Davide Allegri approfondisce il tema con la Dott.ssa Rosalba Galletti, specialista in diabetologia e malattie metaboliche.
Le malattie articolari di origine infiammatoria rappresentano una vera e propria sfida per il clinico, quali sono le componenti che maggiormente influiscono sulla prognosi e quali sono le strategie preventive?
Tali malattie rappresentano una sfida perché sono molto diffuse ma, soprattutto, perché spesso sono associate a situazioni di comorbilità.
L’infiammazione di basso grado, coprotagonista di molte patologie, agisce in modo subdolo, a livello sistemico e spesso asintomatico.
In queste situazioni, come nella maggior parte delle patologie conclamate, lo stile di vita può giocare un ruolo importante.
Le malattie articolari di origine infiammatoria sono patologie multifattoriali ed è per questo che l’approccio clinico dovrà essere trasversale. Dapprima, procedendo con le adeguate indagini medico-diagnostiche per poi continuare con la sensibilizzazione e “formazione” del paziente nella gestione della propria situazione clinica.
Obesità, disturbi e disfunzioni gastrointestinali, sedentarietà, stress, fumo, alcol e stili di vita scorretti sono gli elementi che più influenzano la prognosi, ma anche i fattori di rischio più gravi nello sviluppo di patologie croniche come l’osteoartrite.
Spesso il medico si trova di fronte a un abuso di FANS da parte del paziente per far fronte alla sintomatologia. Quale altro importante beneficio può trarre il paziente dalla terapia enzimatica?
Prima di tutto stiamo parlando di un’integrazione nutrizionale - la terapia enzimatica -, e non di un farmaco. I pazienti assumono quindi delle sostanze con azione antinfiammatoria (ad es. bromelina, tripsina e quercetina/rutina), senza però creare gli effetti collaterali dei FANS che, come sappiamo, non riguardano solo il tratto gastro intestinale.

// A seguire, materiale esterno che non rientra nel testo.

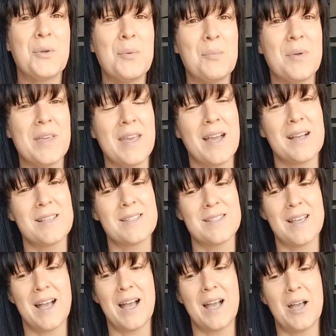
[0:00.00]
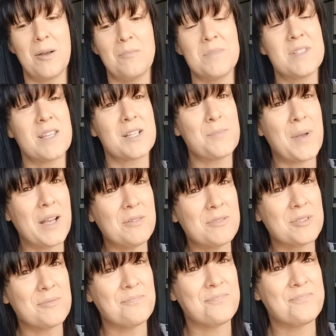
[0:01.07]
But yes, £6.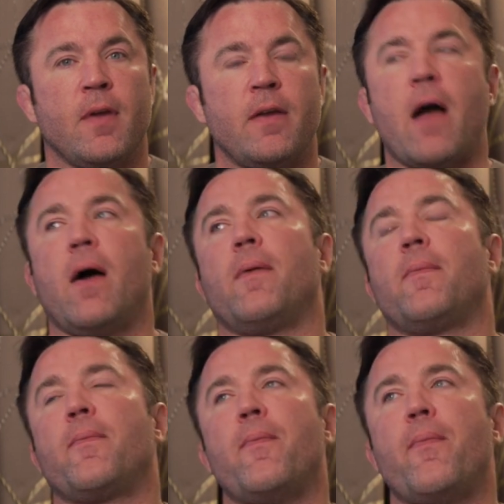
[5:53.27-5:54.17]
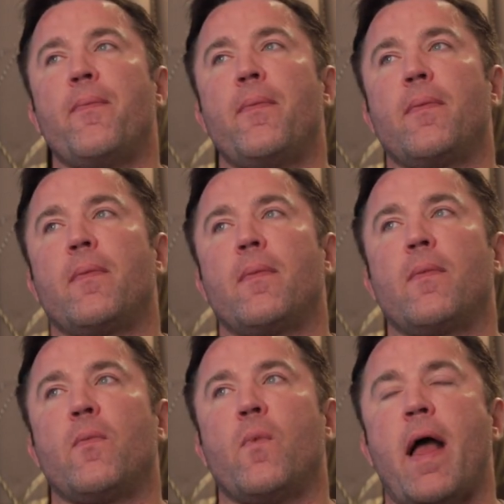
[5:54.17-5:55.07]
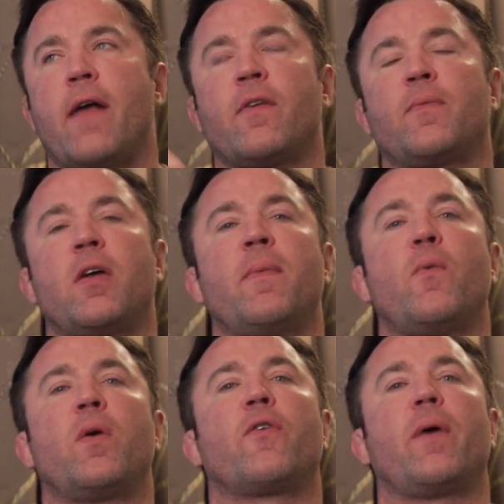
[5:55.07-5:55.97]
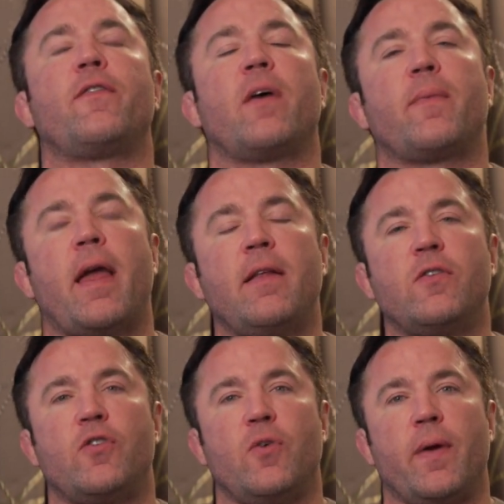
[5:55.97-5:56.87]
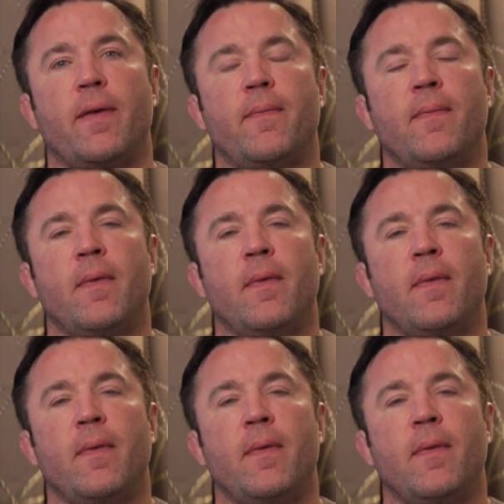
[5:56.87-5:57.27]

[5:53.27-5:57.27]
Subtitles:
Now, as I'm talking about what a great job Kayla's doing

Inoltre, l’utilizzo degli enzimi non si limita unicamente al periodo curativo della patologia conclamata, ma un altro punto di forza dell’integrazione con enzimi proteolitici e flavonoidi lo troviamo nella prevenzione.
Abbiamo quindi a disposizione integratori con una valenza multipla, sia sul sistema dell’infiammazione sia sulla risposta immunitaria, che possono essere ampiamente utilizzati anche in campo preventivo per contrastare i fattori di rischio e l’insorgenza di uno stato infiammatorio cronico.